A cet instant, je ne voudrais pas prolonger l’expression de cette conviction. Je voudrais simplement vous dire que vous avez une chance inouïe, c’est que vous avez vocation à exercer des responsabilités. Le seul vœu que je voudrais former devant vous, c’est que, exerçant des responsabilités dans l’administration, dans l’entreprise, dans les activités industrielles, dans des activités de service, dans des grandes structures ou dans des petites structures que vous aurez choisi de rejoindre ou de créer, gardez la préoccupation de la réflexion générale.
L’école de la responsabilité, c’est la culture générale. La force d’un dirigeant économique, c’est d’éviter la spécialisation, et c’est d’avoir, en permanence, un regard global, transversal, sur l’ensemble des sujets qui l’environnent.
Nous avons besoin d’ingénieurs et nous avons besoin d’industries, mais nous avons, d’abord et surtout, besoin que nos dirigeants aient une vision d’ensemble du monde dans lequel ils vont exercer les responsabilités.
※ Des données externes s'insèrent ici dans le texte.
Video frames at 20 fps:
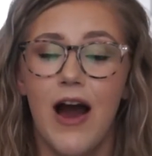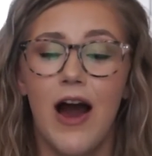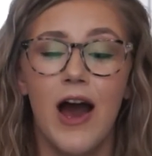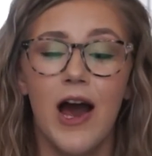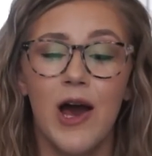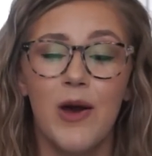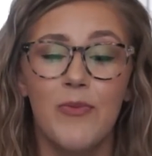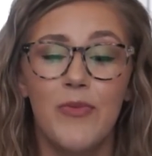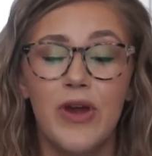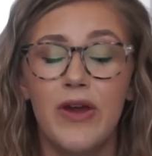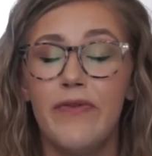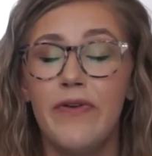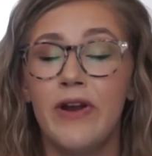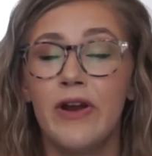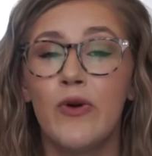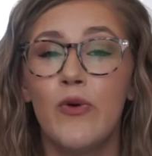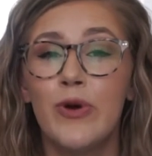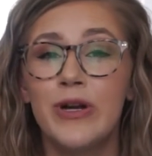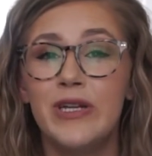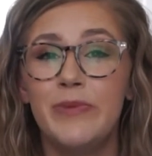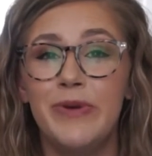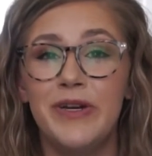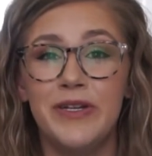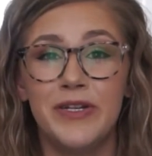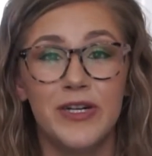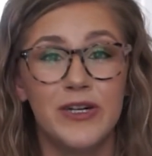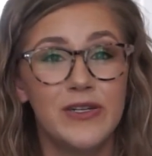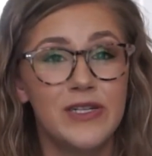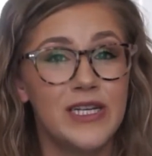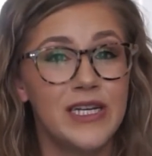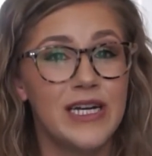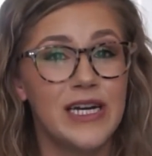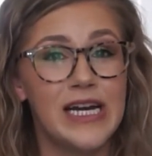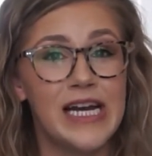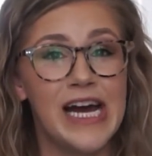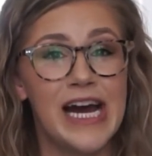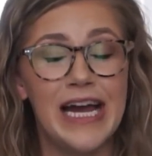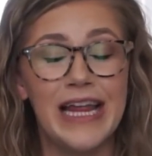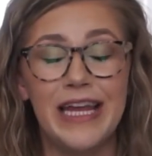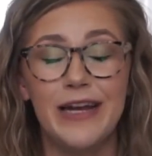Um, if you're going to be nursing, I
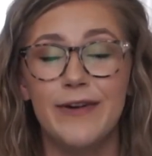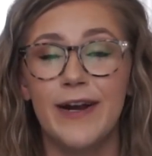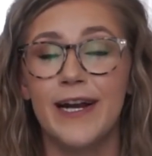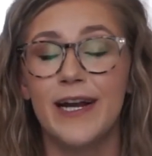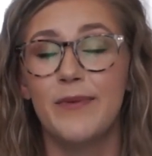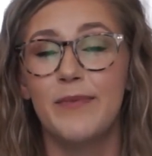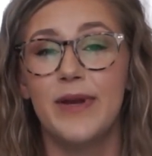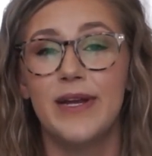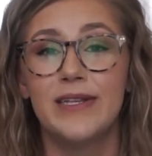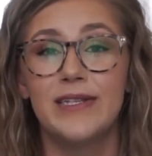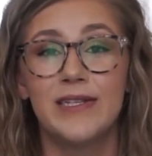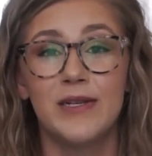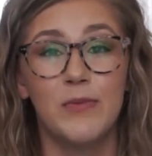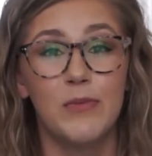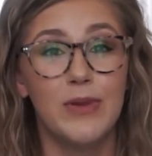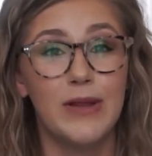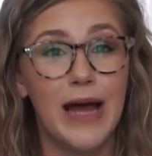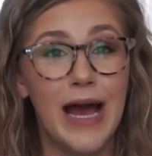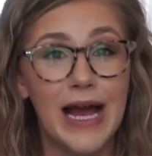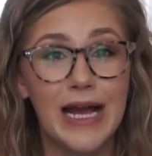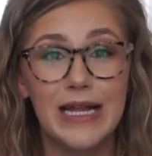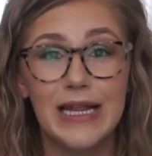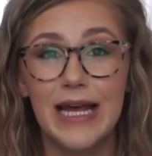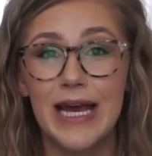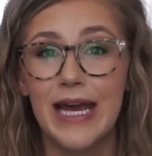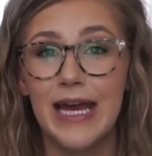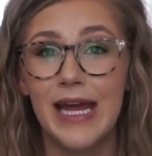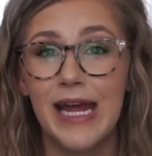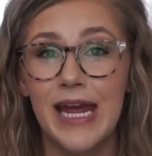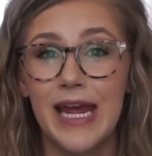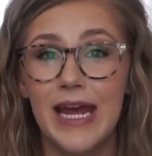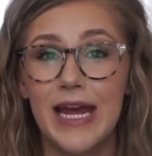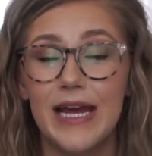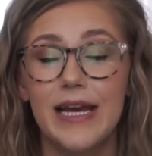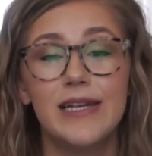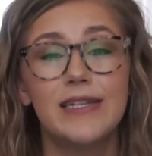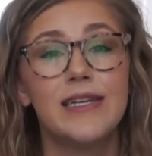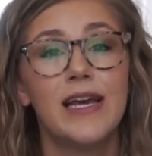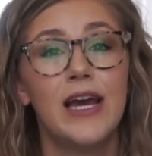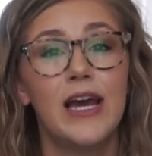highly recommend some black
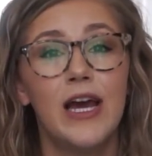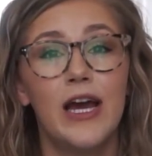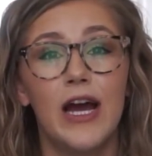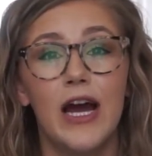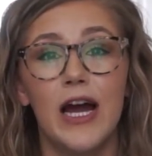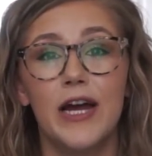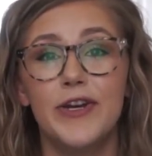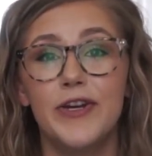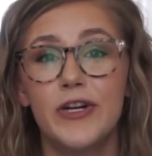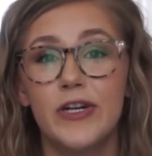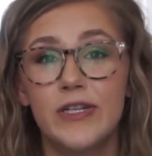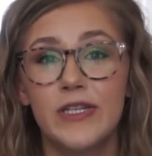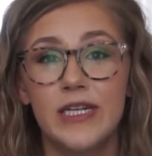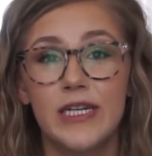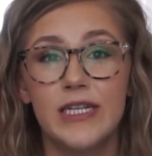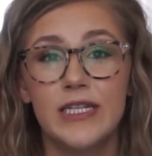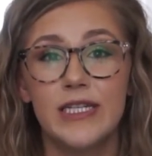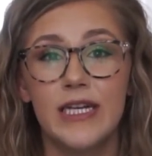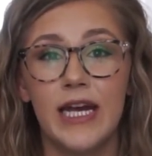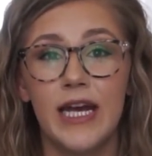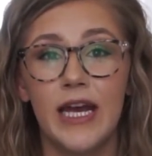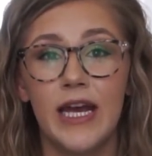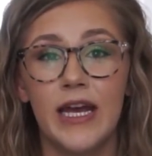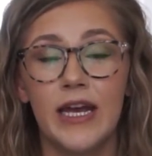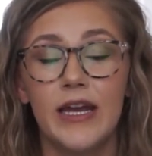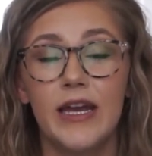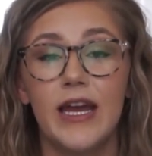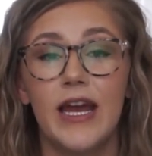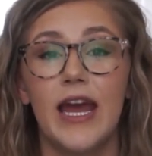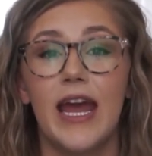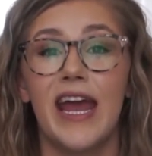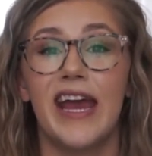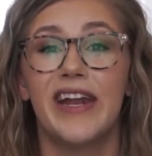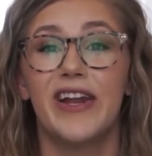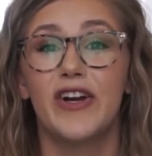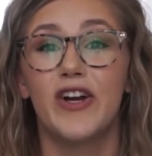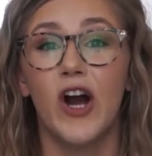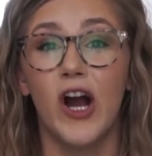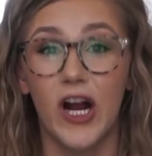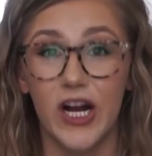leggings, a nursing tank, and
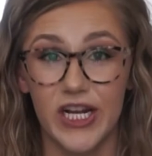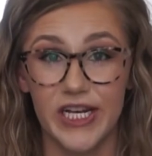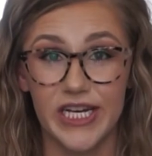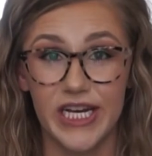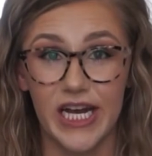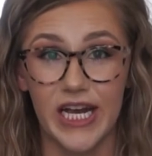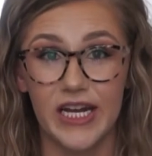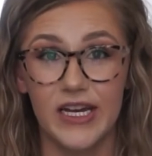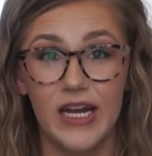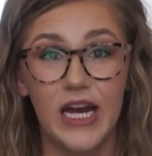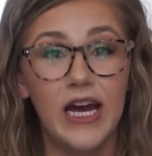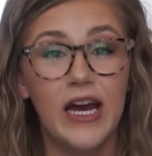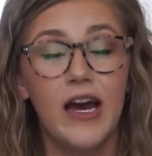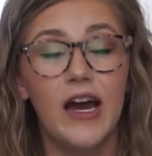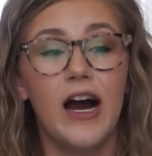a cardigan.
Et c’est la raison pour laquelle, profondément, le ministère de la Défense se réjouit d’être partenaire de l’Ecole polytechnique, car s’il y a une qualité dont les polytechniciens ont toujours fait preuve, qu’ils soient élèves, qu’ils soient étudiants ou qu’ils soient en activité, c’est d’avoir le goût de la réflexion générale pour faire en sorte qu’ils échappent à leur spécialité, et qu’ils puissent être, en effet, des cadres responsables pour une Nation qui se retrouve dans ses ingénieurs, dès lors que ses ingénieurs dépassent leur technique pour être des dirigeants humanistes.